My current setup is nginx for a specific domain, which redirects all requests to https. But I have several subdomains which point directly to Google for Apps services (email, calendar, drive). These cannot be https because Google of course does not have a certificate for those. My end-goal is to have a HSTS header which has an includeSubdomains part for the main-domain.
To achieve this: Instead of having a CNAME of these subdomains point to ghs.google.com (email.example.com, calender.example.com, drive.example.com), which is the recommended option.

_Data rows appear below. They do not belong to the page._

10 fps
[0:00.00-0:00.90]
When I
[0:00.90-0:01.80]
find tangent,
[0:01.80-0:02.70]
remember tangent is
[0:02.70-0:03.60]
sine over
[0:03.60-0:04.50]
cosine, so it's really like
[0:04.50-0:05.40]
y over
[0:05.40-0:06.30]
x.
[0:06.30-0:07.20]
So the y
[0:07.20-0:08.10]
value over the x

I want to point them to my own server and redirect to the specific (but personalised) urls:
- https://mail.google.com/a/example.com
- https://www.google.com/calendar/hosted/example.com
- https://drive.google.com/a/example.com
Question 1: Do you recommend against this? Any other possibilities?

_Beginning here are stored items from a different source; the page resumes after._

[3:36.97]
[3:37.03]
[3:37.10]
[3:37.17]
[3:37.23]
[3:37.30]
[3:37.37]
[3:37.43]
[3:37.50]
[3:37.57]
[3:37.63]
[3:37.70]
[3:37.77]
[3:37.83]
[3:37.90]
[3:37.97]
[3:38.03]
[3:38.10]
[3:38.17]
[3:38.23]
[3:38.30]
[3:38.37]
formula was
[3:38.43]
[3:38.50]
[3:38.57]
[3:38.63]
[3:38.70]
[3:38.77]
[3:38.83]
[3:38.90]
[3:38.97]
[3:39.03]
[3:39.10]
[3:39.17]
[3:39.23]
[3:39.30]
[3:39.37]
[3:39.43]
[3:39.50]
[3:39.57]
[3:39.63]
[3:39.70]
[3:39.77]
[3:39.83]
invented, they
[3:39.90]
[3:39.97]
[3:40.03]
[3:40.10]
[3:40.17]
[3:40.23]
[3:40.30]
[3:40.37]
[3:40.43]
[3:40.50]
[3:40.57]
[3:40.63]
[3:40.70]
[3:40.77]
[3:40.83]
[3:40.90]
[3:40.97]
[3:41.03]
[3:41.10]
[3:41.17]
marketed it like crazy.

However, it seems the recommended way to redirect a domain in nginx, is to have a separate server-block for each domain, if you want to have them point to a different url. But those ssl-server blocks are quite large even for a simple redirect:
server {
listen 443 ssl http2;
listen [::]:443 ssl http2;
server_name email.example.com;
access_log /var/log/nginx/ghs.example.com/access.log;
error_log /var/log/nginx/ghs.example.com/error.log;
ssl_certificate /etc/letsencrypt/live/ghs.example.com/fullchain.pem;
ssl_certificate_key /etc/letsencrypt/live/ghs.example.com/privkey.pem;
gzip off;
add_header Strict-Transport-Security "max-age=15811200 includeSubDomains";
include server.d/letsencrypt.conf;
return 302 https://mail.google.com/a/example.com;
}
Repeated 3 times.
I would much rather have this bock have server_name email.example.com calendar.example.com drive.example.com;
and a redirect which separates them to their specific urls. But the nginx docs always quite explicitly recommends against this. And says I should use separate server blocks.
Question 2: Which options do I use? Is there another option to reduce the size of the duplicate configurations?